*Available records:*
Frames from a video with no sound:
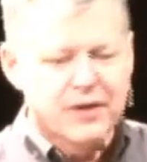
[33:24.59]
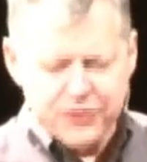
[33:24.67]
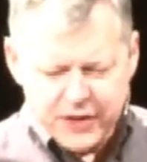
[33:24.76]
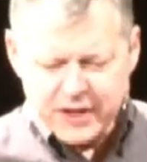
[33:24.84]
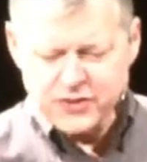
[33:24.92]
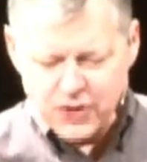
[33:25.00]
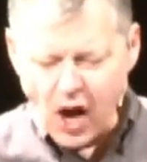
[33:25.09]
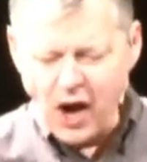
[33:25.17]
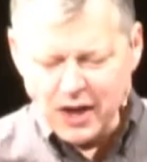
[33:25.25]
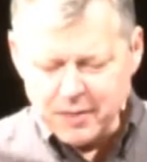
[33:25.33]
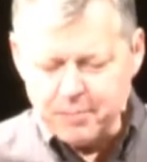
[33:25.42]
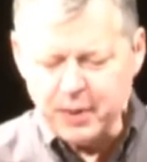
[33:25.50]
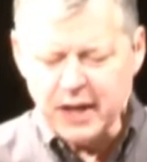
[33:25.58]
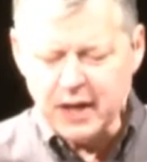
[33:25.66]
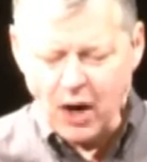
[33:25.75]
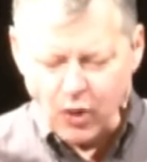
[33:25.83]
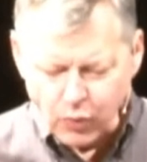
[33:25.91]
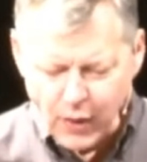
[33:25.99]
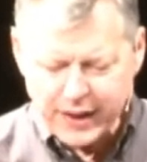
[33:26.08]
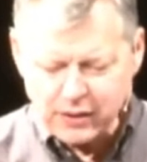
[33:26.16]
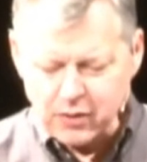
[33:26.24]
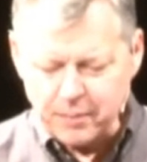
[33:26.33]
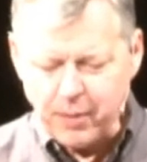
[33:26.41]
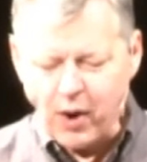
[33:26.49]
This ought to be a
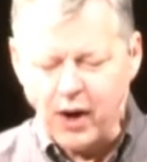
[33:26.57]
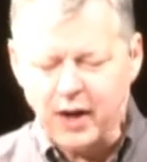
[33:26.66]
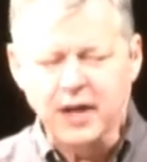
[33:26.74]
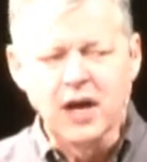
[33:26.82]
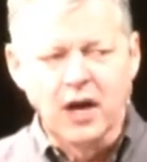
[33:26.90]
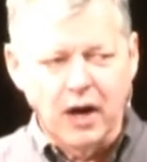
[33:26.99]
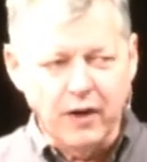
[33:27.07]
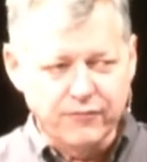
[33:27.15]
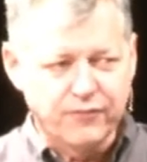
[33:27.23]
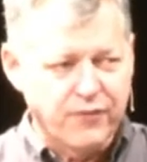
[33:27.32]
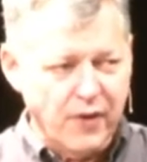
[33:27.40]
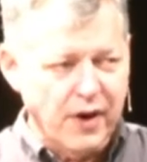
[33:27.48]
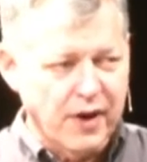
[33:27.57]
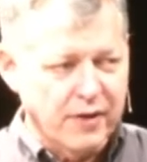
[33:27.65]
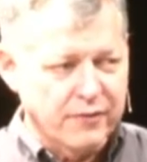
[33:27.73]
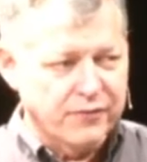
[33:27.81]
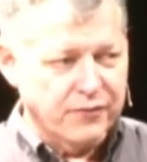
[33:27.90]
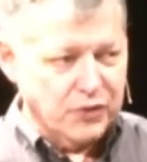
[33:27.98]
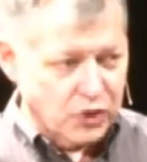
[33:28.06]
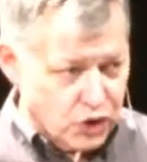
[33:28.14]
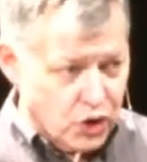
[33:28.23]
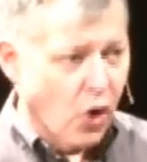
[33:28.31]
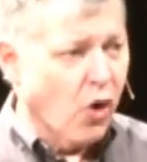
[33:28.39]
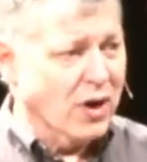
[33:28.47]
regular part of, of
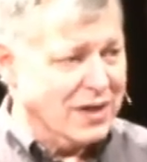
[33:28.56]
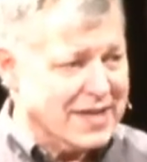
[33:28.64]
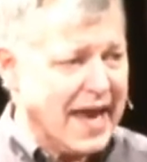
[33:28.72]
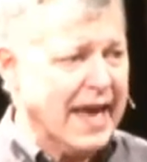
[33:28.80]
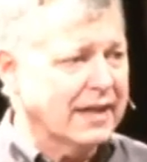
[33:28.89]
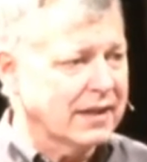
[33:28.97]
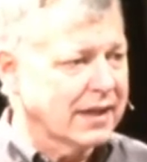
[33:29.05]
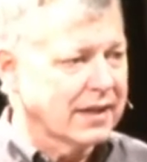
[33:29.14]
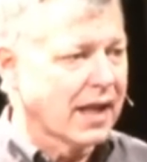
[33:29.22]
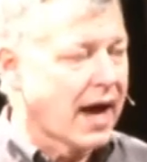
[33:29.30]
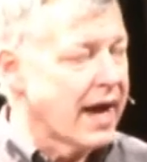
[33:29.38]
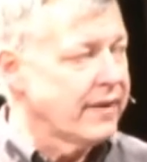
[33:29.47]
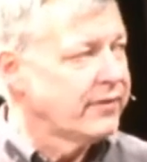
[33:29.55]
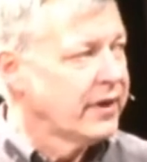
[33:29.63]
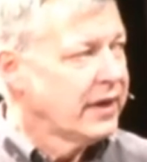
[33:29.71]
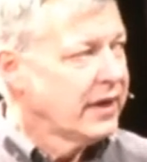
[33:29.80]
your daily life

*Task directions:* None of the pictures should appear; copy the rest of the material above exactly.

*Answer box:*
Frames from a video with no sound:
[33:24.59]
[33:24.67]
[33:24.76]
[33:24.84]
[33:24.92]
[33:25.00]
[33:25.09]
[33:25.17]
[33:25.25]
[33:25.33]
[33:25.42]
[33:25.50]
[33:25.58]
[33:25.66]
[33:25.75]
[33:25.83]
[33:25.91]
[33:25.99]
[33:26.08]
[33:26.16]
[33:26.24]
[33:26.33]
[33:26.41]
[33:26.49]
This ought to be a
[33:26.57]
[33:26.66]
[33:26.74]
[33:26.82]
[33:26.90]
[33:26.99]
[33:27.07]
[33:27.15]
[33:27.23]
[33:27.32]
[33:27.40]
[33:27.48]
[33:27.57]
[33:27.65]
[33:27.73]
[33:27.81]
[33:27.90]
[33:27.98]
[33:28.06]
[33:28.14]
[33:28.23]
[33:28.31]
[33:28.39]
[33:28.47]
regular part of, of
[33:28.56]
[33:28.64]
[33:28.72]
[33:28.80]
[33:28.89]
[33:28.97]
[33:29.05]
[33:29.14]
[33:29.22]
[33:29.30]
[33:29.38]
[33:29.47]
[33:29.55]
[33:29.63]
[33:29.71]
[33:29.80]
your daily life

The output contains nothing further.